»»

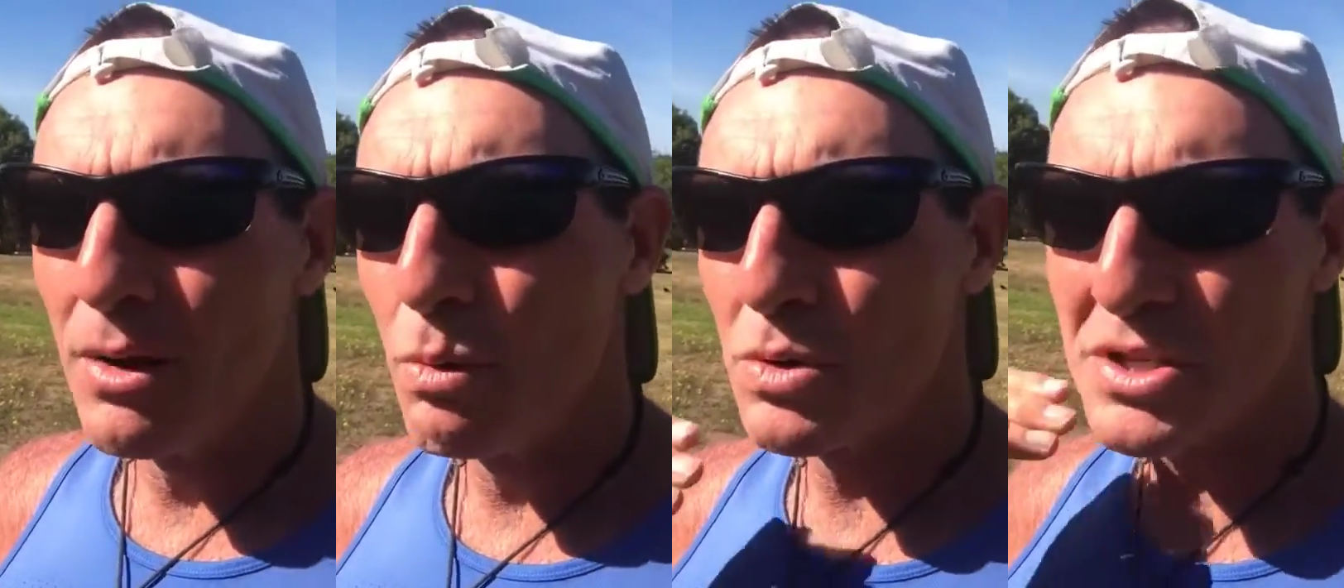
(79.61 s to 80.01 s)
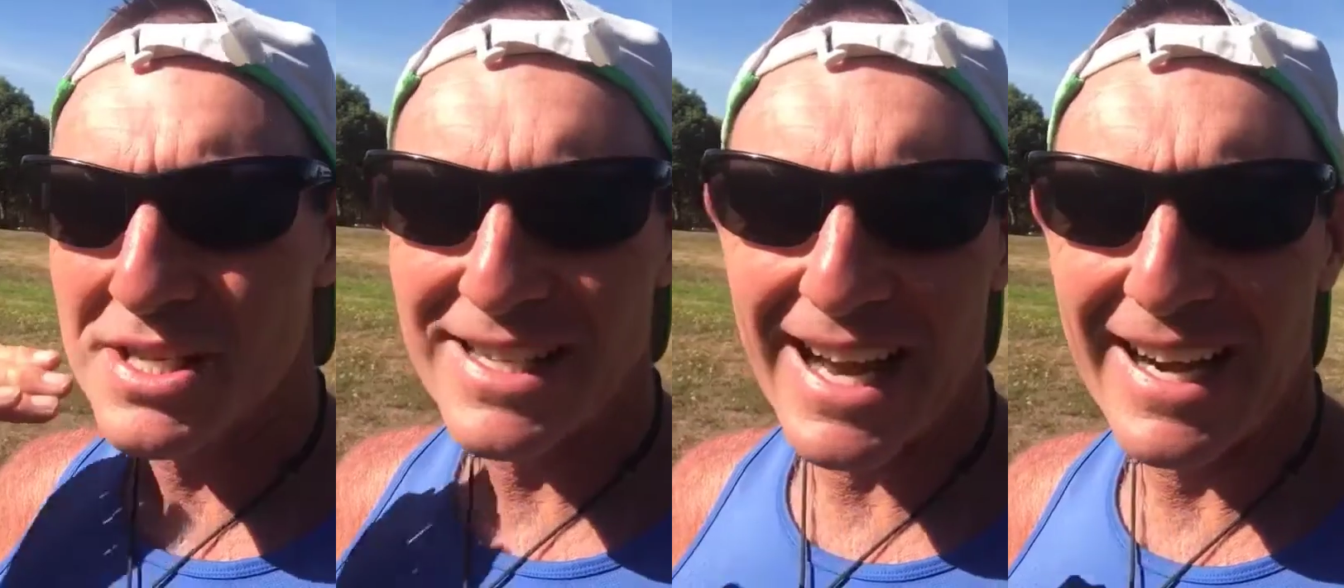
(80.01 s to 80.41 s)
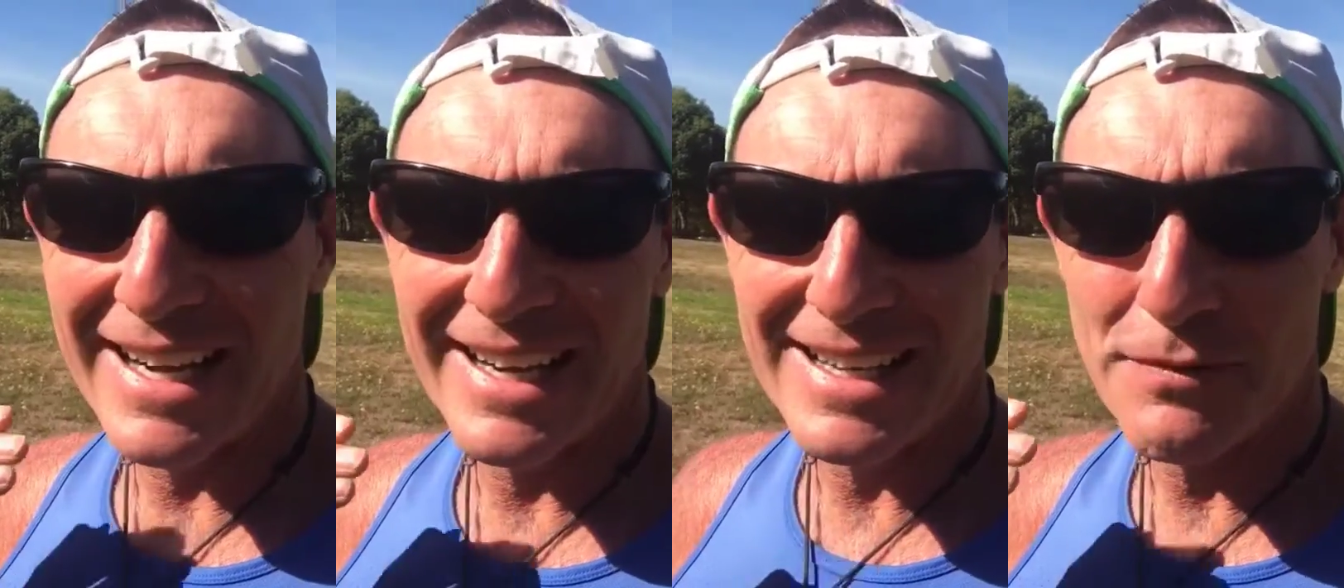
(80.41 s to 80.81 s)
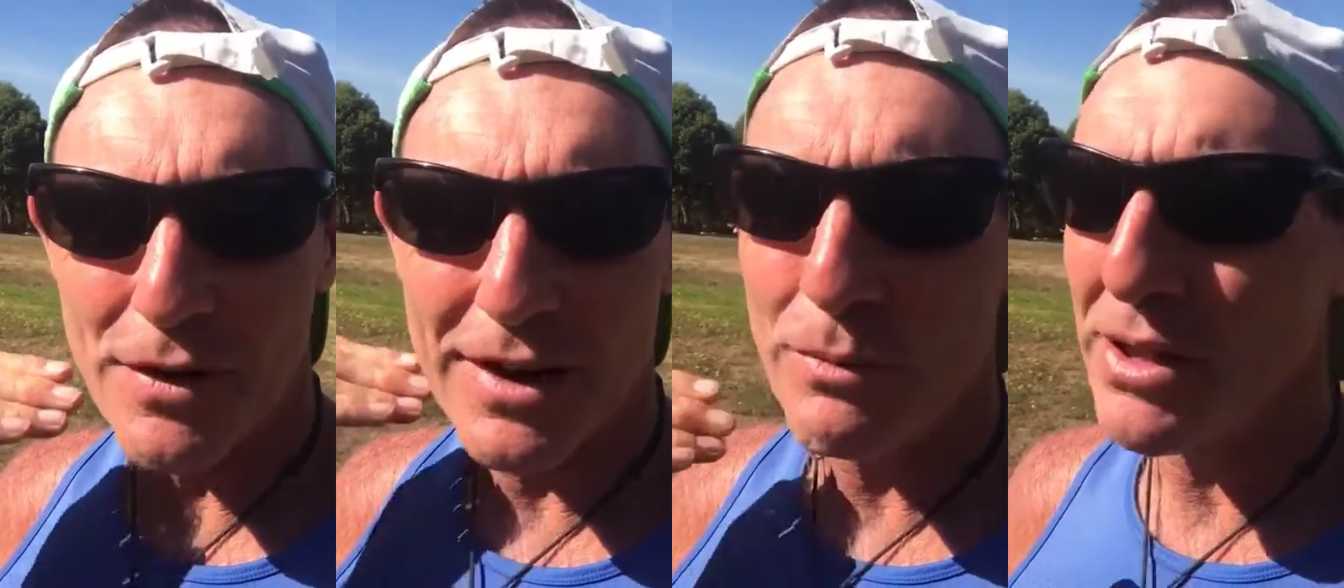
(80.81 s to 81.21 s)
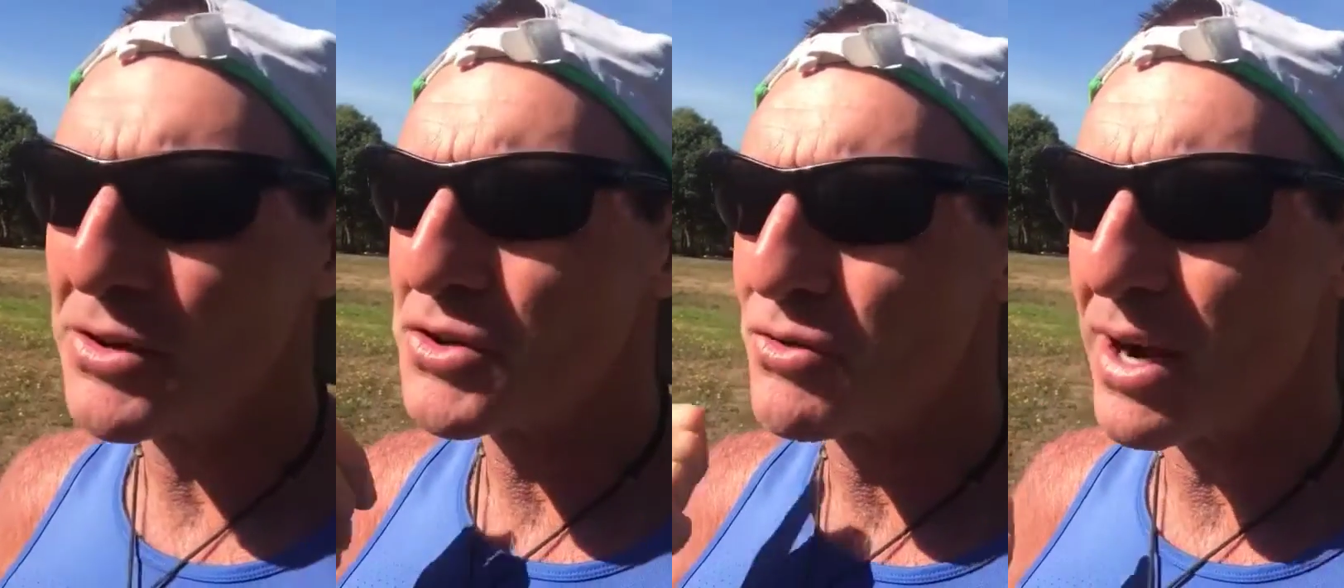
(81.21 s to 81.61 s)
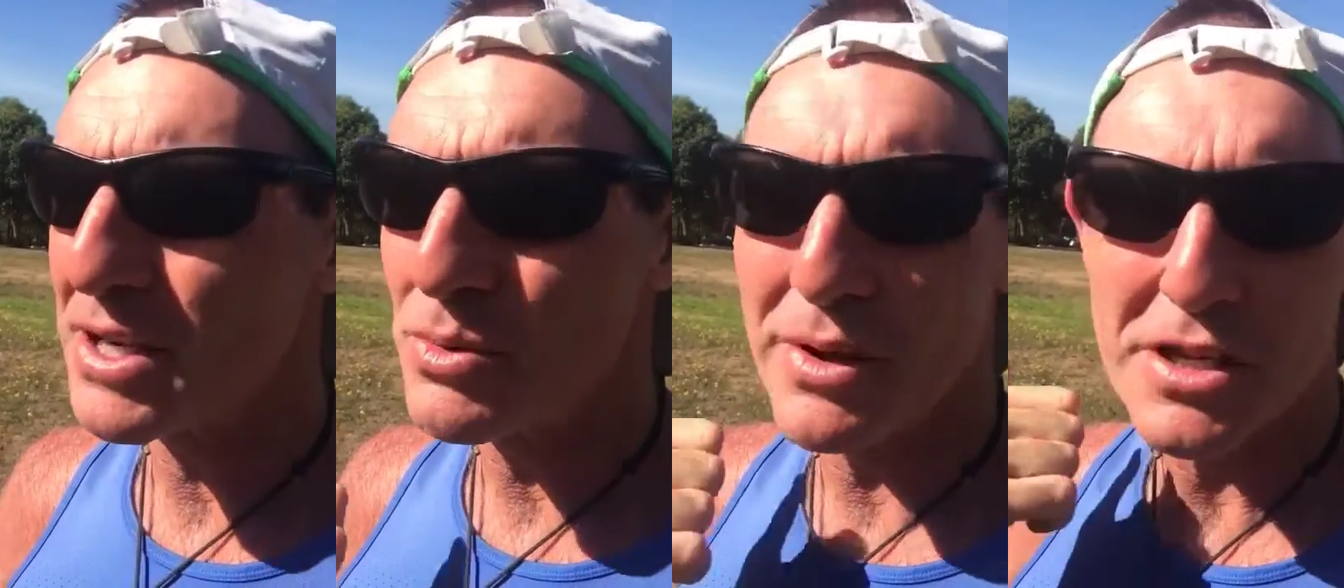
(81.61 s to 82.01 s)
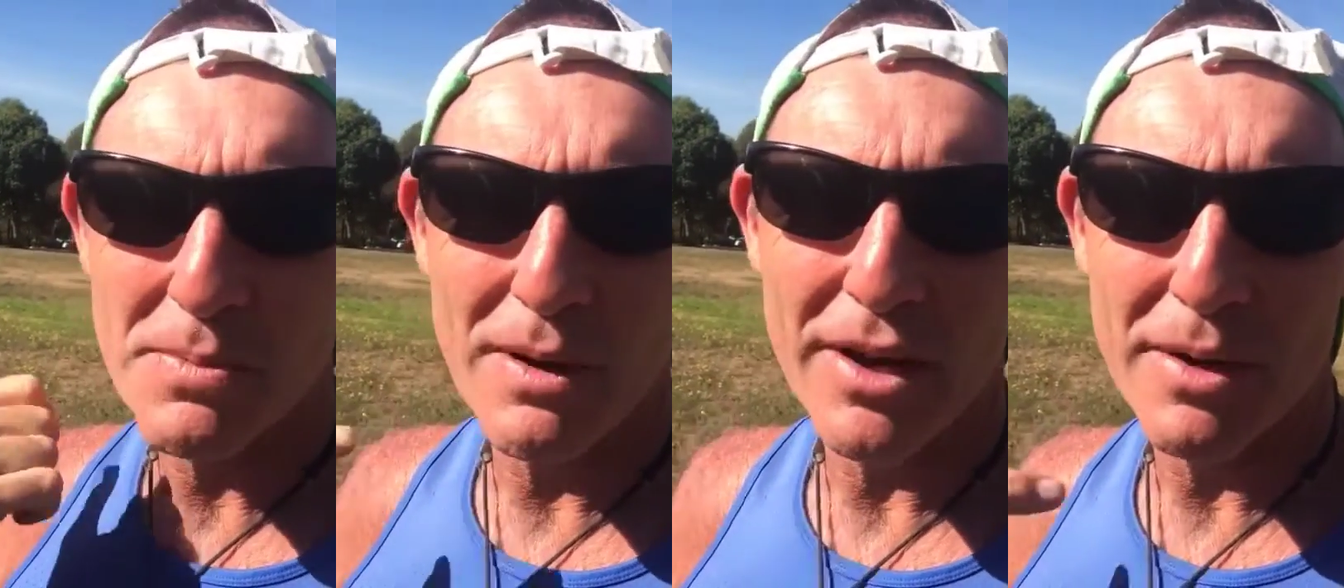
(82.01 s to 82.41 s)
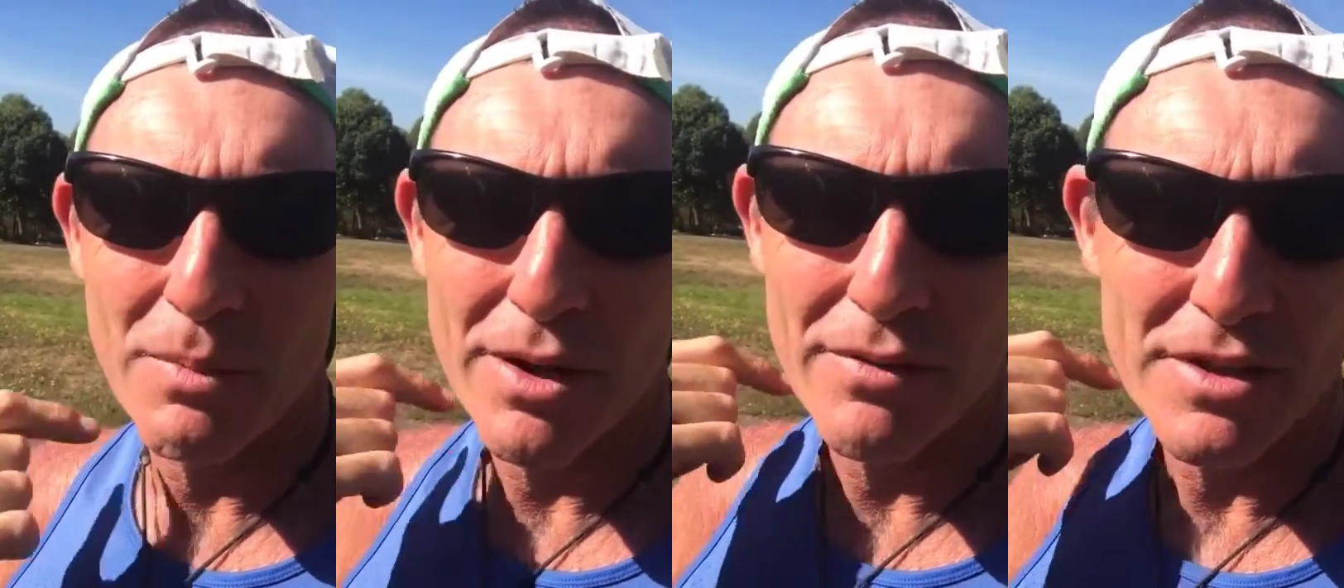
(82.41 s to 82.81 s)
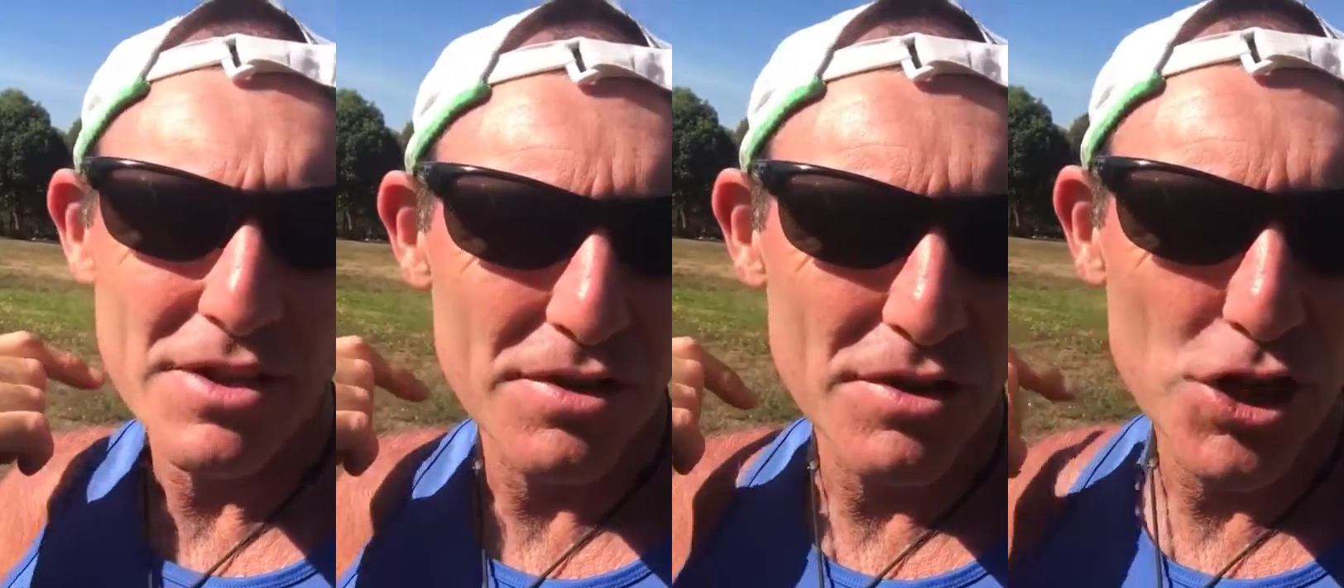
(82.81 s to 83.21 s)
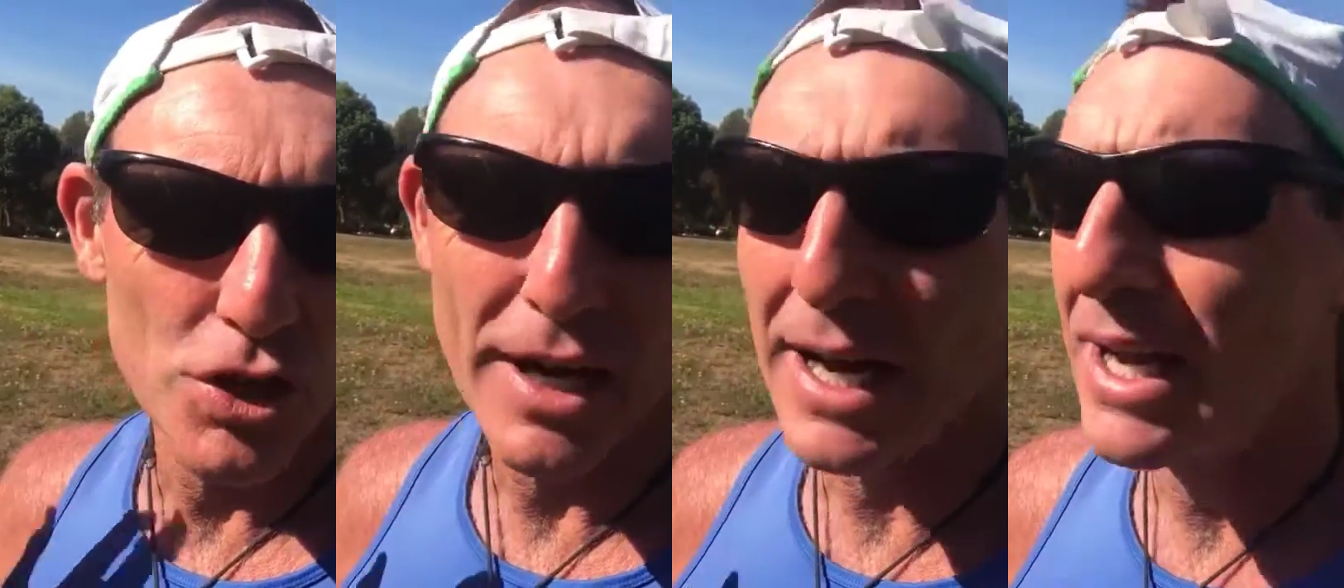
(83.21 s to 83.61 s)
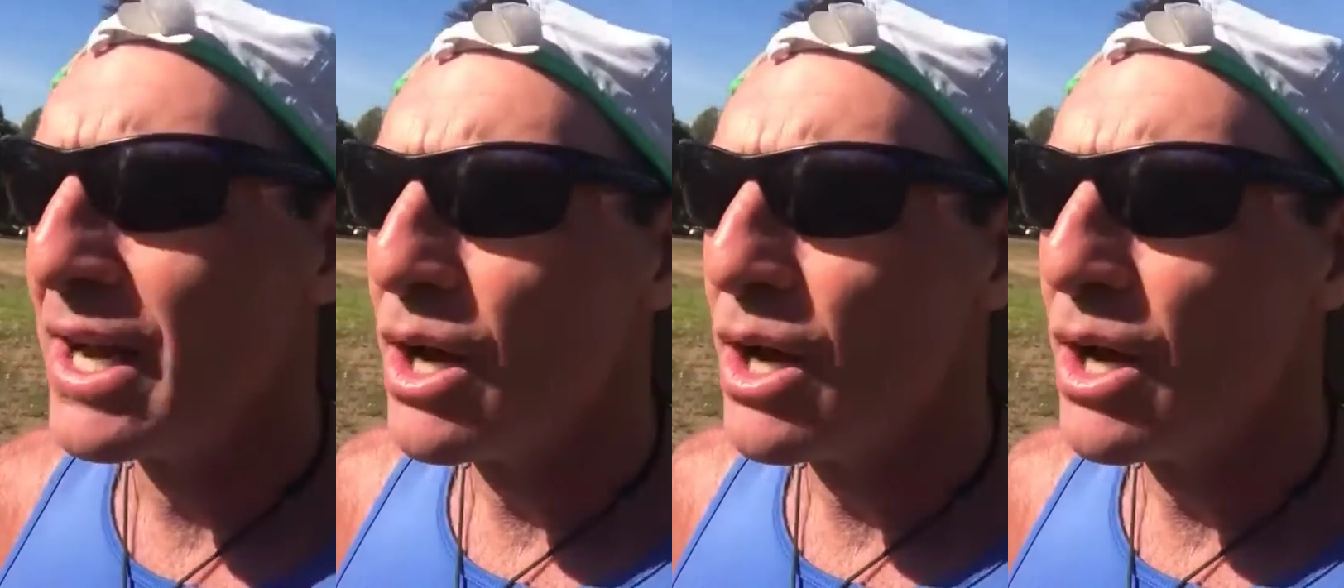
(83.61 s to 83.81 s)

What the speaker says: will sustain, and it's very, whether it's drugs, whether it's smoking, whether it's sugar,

««
»»

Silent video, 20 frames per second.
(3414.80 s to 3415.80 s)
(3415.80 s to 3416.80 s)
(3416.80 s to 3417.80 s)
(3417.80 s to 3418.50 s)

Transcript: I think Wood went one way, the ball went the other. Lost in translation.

««

• _How to complete this task_:
Look above for the line with "(80.41 s to 80.81 s)"; quote it and every line after it, stopping after the line with "What the speaker", exactly, with nothing added and without pictures.

• _Reply_:
(80.41 s to 80.81 s)
(80.81 s to 81.21 s)
(81.21 s to 81.61 s)
(81.61 s to 82.01 s)
(82.01 s to 82.41 s)
(82.41 s to 82.81 s)
(82.81 s to 83.21 s)
(83.21 s to 83.61 s)
(83.61 s to 83.81 s)

What the speaker says: will sustain, and it's very, whether it's drugs, whether it's smoking, whether it's sugar,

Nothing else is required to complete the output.